De acordo com Dubar (2005), as abordagens culturais e funcionais da socialização reduzem-na em uma forma de integração cultural e social unificada, pressupondo que o mundo social, o tradicional e a economia impõem sozinhos a todos os membros das sociedades modernas sua lógica. O autor discorda criticamente desses pressupostos, apresentando a interação e a incerteza no centro de suas discussões. Nessa perspectiva, o indivíduo não é visto como ser unicamente passivo, reduzido a cultura de seu grupo. A socialização, assim, não pode se reduzir a uma única dimensão, devendo reconhecer e integrar sua dualidade (sujeito produtor/reprodutor).

A partir das críticas da teoria psicanalítica da personalidade e da formação do ego, Dubar (2005) ressalta que a identidade individual não pode ser separada de sua identidade coletiva, acrescentando que o indivíduo nunca pode ter certeza de que os outros veem sua identidade da mesma forma que ele vê. Nesse ponto, o autor assinala que cada um pode ser identificado por outrem de um modo e se definir de outra forma completamente diversa. Para aprofundar esse tema, discute categorias de identidades: o processo relacional e o processo biográfico; identidade para o outro e identidade para si; e identidade virtual e identidade real. O processo biográfico é definido pelo autor como uma construção no tempo, pelos indivíduos, de identidades sociais e profissionais a partir das categorias oferecidas pelas instituições gerais (família, escola, mercado de trabalho, empresas, etc). O processo relacional concerne

ao reconhecimento das representações atribuídas pelos outros ao indivíduo. Enfim, o autor concebe que a constituição identitária é marcada pela dualidade do processo biográfico e pelo processo relacional.

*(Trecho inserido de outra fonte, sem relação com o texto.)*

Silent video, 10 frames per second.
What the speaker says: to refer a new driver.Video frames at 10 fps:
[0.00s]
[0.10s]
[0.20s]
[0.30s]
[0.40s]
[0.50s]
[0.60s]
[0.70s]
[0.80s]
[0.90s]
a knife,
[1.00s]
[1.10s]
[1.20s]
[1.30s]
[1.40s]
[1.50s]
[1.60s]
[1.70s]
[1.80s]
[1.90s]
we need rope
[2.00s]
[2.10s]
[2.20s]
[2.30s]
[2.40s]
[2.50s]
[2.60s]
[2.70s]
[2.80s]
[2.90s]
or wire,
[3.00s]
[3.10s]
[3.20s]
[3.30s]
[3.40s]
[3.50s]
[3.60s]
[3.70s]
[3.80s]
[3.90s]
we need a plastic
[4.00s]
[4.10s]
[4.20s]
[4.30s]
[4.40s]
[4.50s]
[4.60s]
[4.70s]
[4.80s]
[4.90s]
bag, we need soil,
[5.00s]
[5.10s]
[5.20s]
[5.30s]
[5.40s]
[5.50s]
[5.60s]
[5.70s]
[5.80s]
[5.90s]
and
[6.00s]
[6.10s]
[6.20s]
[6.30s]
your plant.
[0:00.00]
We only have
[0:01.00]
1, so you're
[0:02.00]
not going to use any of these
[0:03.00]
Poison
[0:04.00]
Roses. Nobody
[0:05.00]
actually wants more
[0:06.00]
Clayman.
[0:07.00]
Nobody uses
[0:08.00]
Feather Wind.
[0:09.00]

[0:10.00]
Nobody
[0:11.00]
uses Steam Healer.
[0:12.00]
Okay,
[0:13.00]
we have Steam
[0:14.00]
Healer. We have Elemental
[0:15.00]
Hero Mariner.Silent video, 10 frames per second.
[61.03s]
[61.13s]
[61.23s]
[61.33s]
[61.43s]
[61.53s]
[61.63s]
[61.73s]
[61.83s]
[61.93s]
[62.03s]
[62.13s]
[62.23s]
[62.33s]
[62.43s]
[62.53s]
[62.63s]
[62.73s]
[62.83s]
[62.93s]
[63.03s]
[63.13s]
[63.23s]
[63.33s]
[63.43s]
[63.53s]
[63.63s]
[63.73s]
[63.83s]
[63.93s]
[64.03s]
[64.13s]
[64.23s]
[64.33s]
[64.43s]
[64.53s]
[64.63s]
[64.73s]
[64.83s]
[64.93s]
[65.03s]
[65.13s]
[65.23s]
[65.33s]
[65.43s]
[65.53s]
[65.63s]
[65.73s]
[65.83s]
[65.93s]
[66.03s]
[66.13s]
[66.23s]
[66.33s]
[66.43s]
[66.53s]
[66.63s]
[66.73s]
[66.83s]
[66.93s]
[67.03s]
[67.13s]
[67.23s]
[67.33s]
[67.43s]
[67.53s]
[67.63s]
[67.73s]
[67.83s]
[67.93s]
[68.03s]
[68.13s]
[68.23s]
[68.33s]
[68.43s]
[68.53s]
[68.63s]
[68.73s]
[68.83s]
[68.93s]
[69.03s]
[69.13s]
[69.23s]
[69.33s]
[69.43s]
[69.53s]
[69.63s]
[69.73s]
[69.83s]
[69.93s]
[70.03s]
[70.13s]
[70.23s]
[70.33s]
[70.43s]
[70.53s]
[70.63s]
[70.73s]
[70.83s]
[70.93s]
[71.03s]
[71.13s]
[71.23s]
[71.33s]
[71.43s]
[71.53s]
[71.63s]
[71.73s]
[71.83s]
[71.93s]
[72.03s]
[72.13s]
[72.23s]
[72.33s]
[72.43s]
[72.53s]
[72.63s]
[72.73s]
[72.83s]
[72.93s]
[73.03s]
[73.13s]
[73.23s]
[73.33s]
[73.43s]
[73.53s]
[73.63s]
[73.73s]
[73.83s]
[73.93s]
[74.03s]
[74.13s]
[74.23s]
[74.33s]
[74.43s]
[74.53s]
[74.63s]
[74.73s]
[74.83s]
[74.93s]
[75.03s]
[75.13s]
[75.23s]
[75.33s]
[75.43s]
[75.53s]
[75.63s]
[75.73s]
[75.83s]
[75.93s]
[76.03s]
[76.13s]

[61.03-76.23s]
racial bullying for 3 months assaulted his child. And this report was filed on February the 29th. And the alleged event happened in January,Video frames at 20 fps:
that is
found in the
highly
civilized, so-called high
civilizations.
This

Em meio a tantas perspectivas e abordagens, conceituar identidade não é uma tarefa simples. Como vimos, o termo encontra múltiplos enraizamentos na Psicologia e na Sociologia, não havendo entre os autores um consenso que satisfaça "empiricamente" qualquer rigor positivista. A complexidade da identidade e de seu processo de constituição pertence à vasta categoria de aspectos subjetivos humanos impossíveis de serem diretamente manipulados, como uma substância específica no interior de um tubo de ensaio.

Nesse sentido, a compreensão da dinâmica constitutiva da identidade requer olhar criticamente para uma diversidade de elementos sociais, históricos, culturais, biológicos e subjetivos que se inter-relacionam dialeticamente, produzindo essa característica psicológica que chamamos de identidade.